# Batch-Skript zum speichern vom Server



## alan50 (19. August 2010)

Hallo,

ich habe ein Server der mir sämtliche Dateien speichert. 
Und ich habe eine externe festplatte
Und ich mache jeden Tag ein backup der dateien mittels WINSCP.

Wie kann ich ein Skript schreiben , das diesen Vorgang zum Beispiel jeden Abend um 8 Uhr automatisch speichert.

Ich benutze WIndows 7 und da ging schon der Befehl "Open 192.xxx.xx.xx" nicht.

Ich habe gelesen das es mit open,xcopy geht , bin aber kein programmierer.

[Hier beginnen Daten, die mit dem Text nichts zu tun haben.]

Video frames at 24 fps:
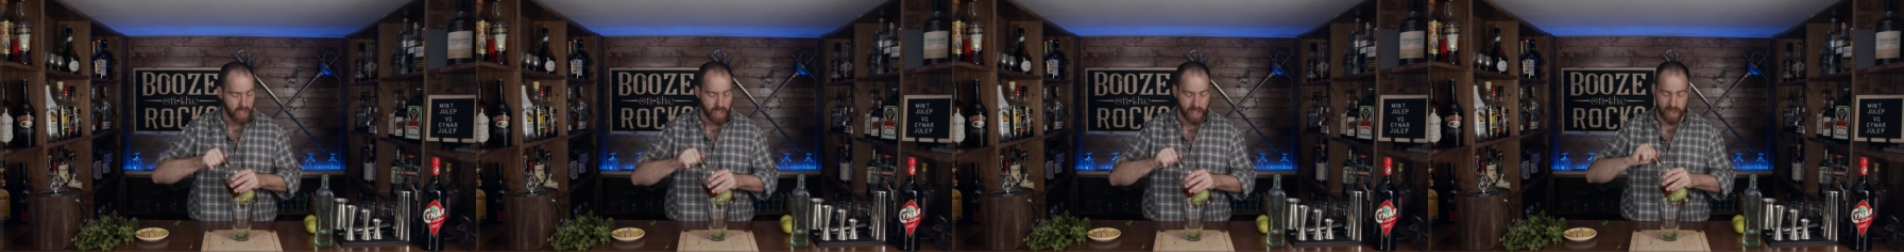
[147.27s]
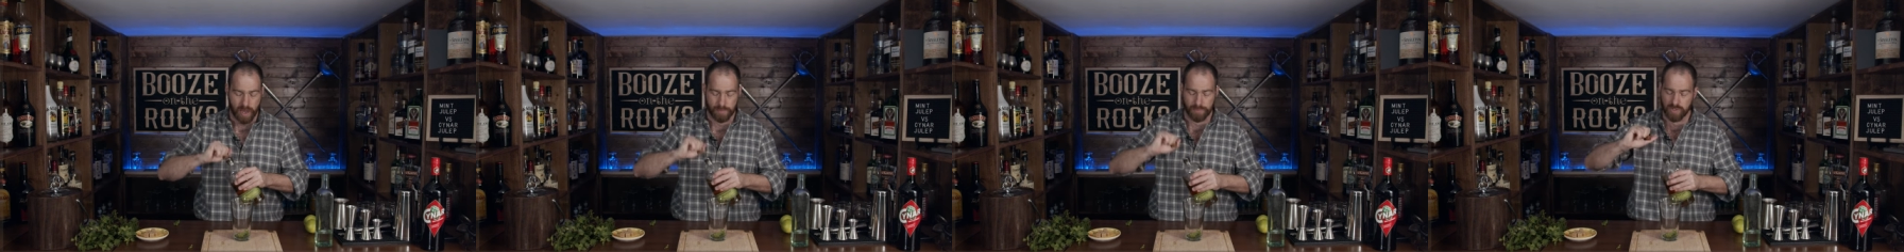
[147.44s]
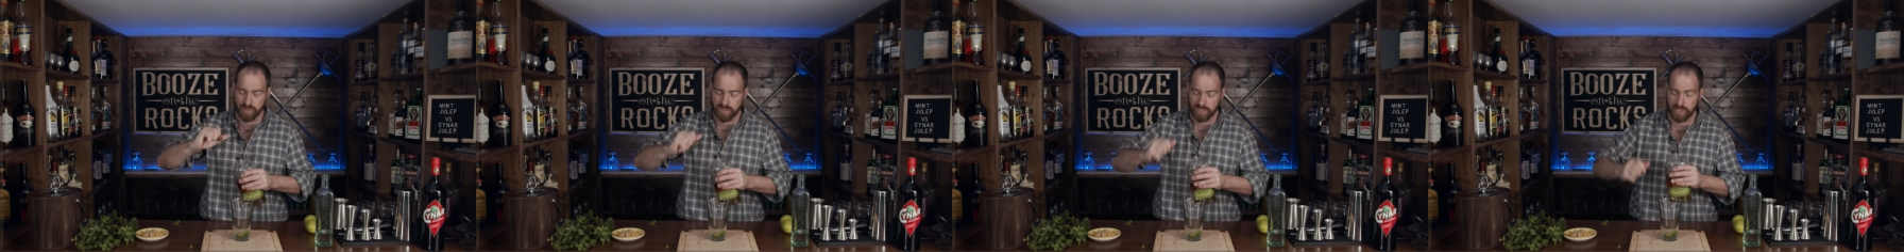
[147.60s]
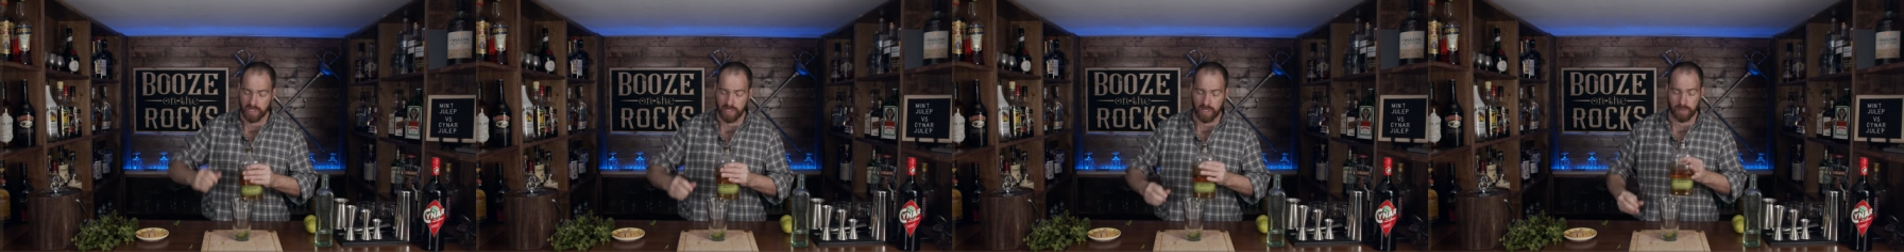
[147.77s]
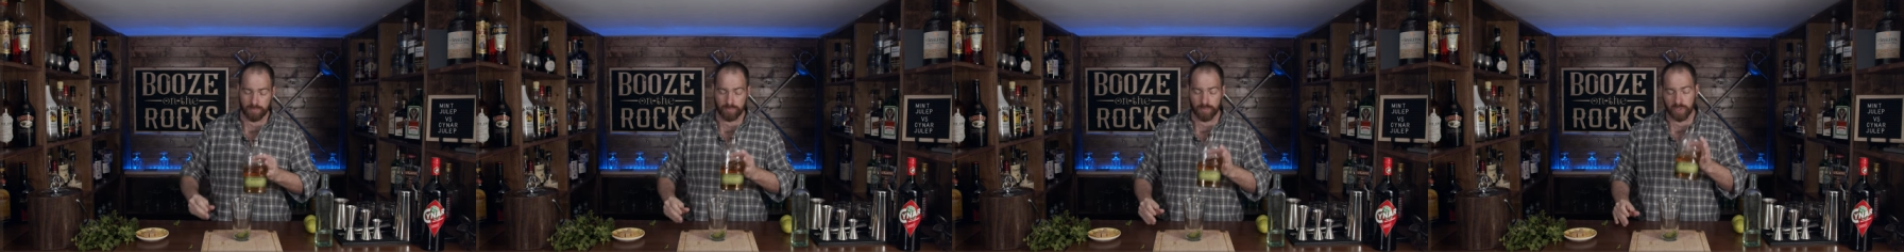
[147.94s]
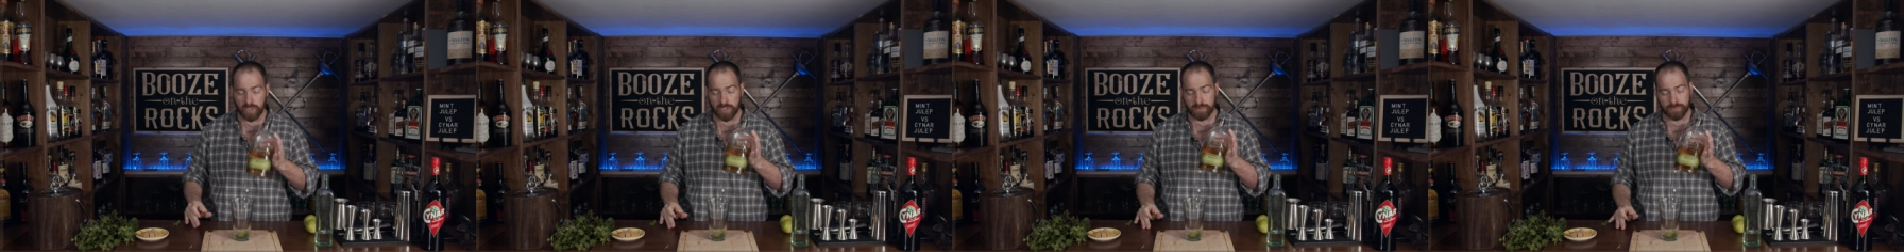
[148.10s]
And I'm using a
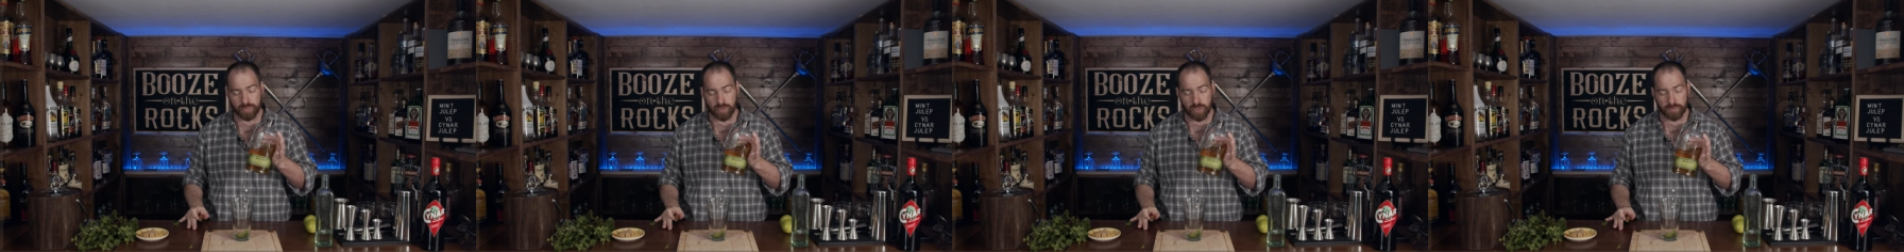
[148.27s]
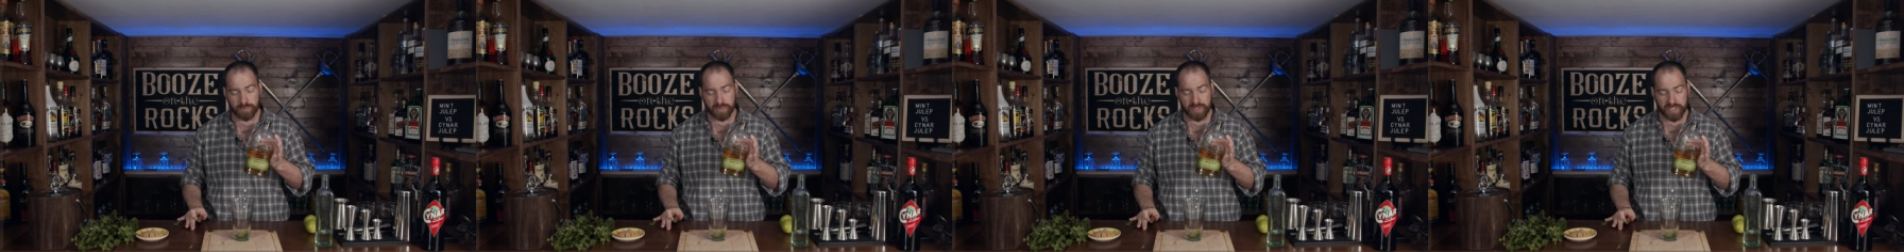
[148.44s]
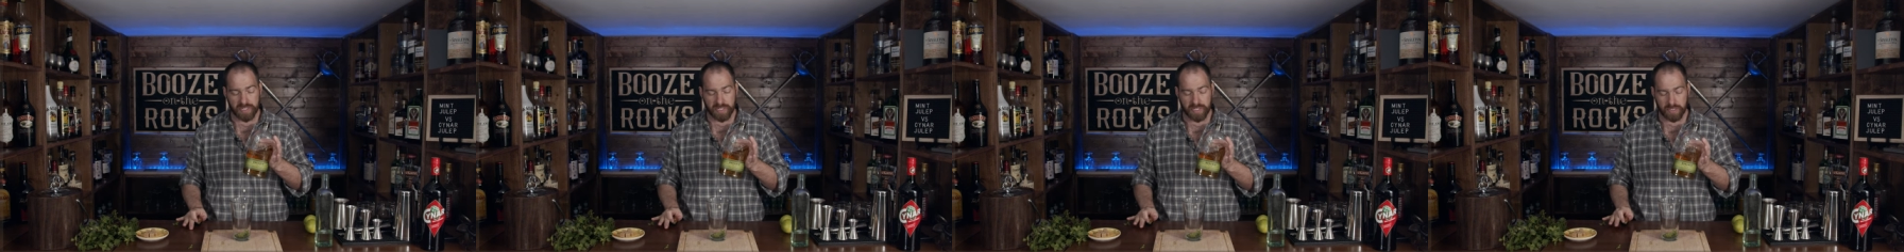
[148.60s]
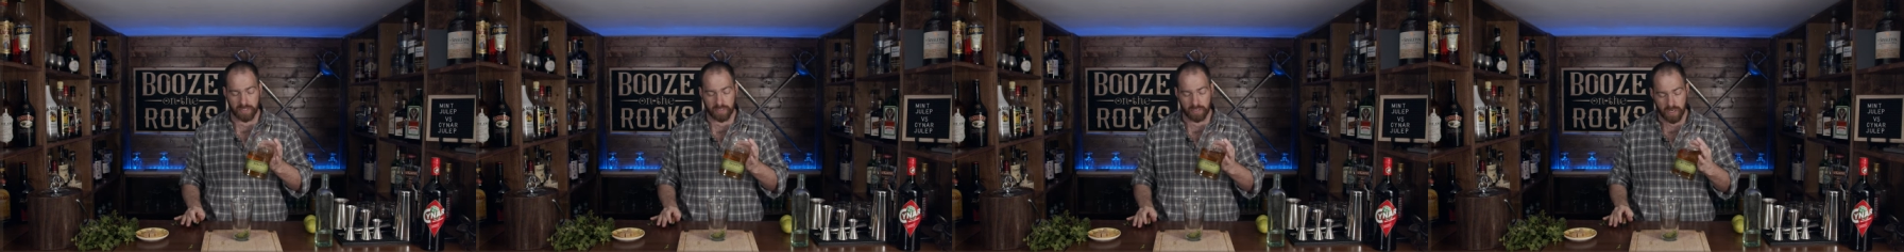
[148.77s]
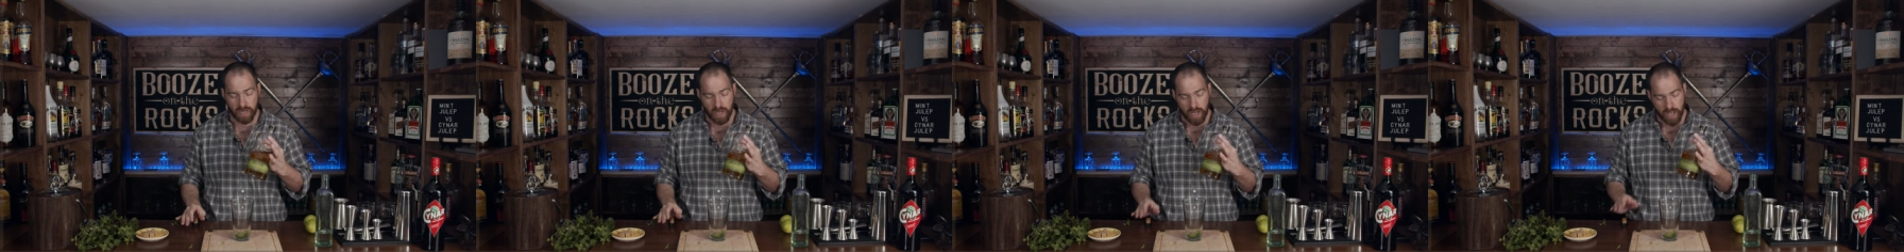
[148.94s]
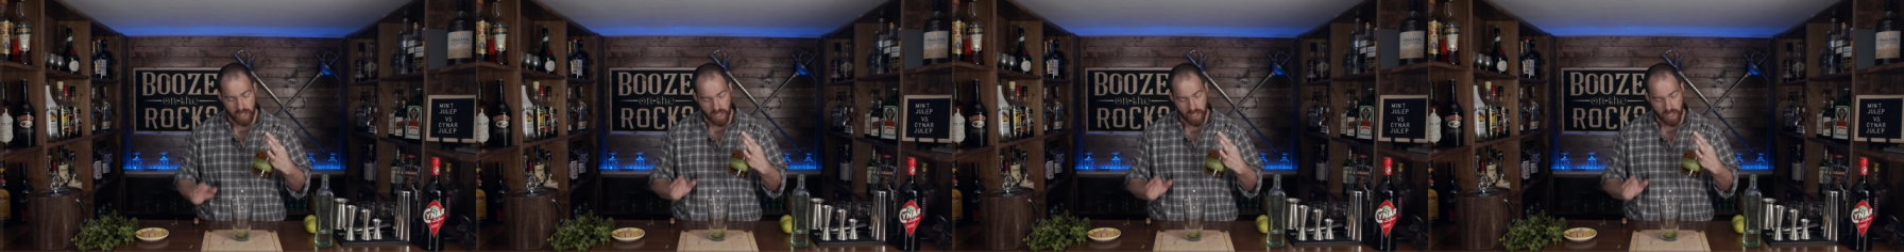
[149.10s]
Bulleit bourbon here.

Wenn mir jemand helfen könnte wäre ich sehr dankbar.


----------



## deepthroat (19. August 2010)

Hi.





alan50 hat gesagt.:


> ich habe ein Server der mir sämtliche Dateien speichert.
> Und ich habe eine externe festplatte
> Und ich mache jeden Tag ein backup der dateien mittels WINSCP.
> 
> ...


Einen solchen Befehl gibt es auch nicht.

Meintest du evtl. den FTP open Befehl?


alan50 hat gesagt.:


> Ich habe gelesen das es mit open,xcopy geht , bin aber kein programmierer.


Mit programmieren hat das aber auch wenig zu tun. Du mußt nur ein geeignetes Programm raussuchen und im Taskplaner einen entsprechenden Eintrag vornehmen.

Ich würde dir robocopy empfehlen, das kopiert z.B. nicht alle Daten, sondern nur die geänderten usw.

Dafür gibt es auch ein graf. Programm um ein Batch Datei wo robocopy aufgerufen wird zu erstellen. 

Gruß


----------



## alan50 (19. August 2010)

danke erstmal

Robocopy kenne ich auch nicht , aber ich werde es mir mal ansehen.

ich dachte mir so ein 3-4 zeiler würde es auch tun


----------



## Matthias Reitinger (20. August 2010)

Hallo,

vielleicht wäre auch rsync was für dich.

Grüße,
Matthias


----------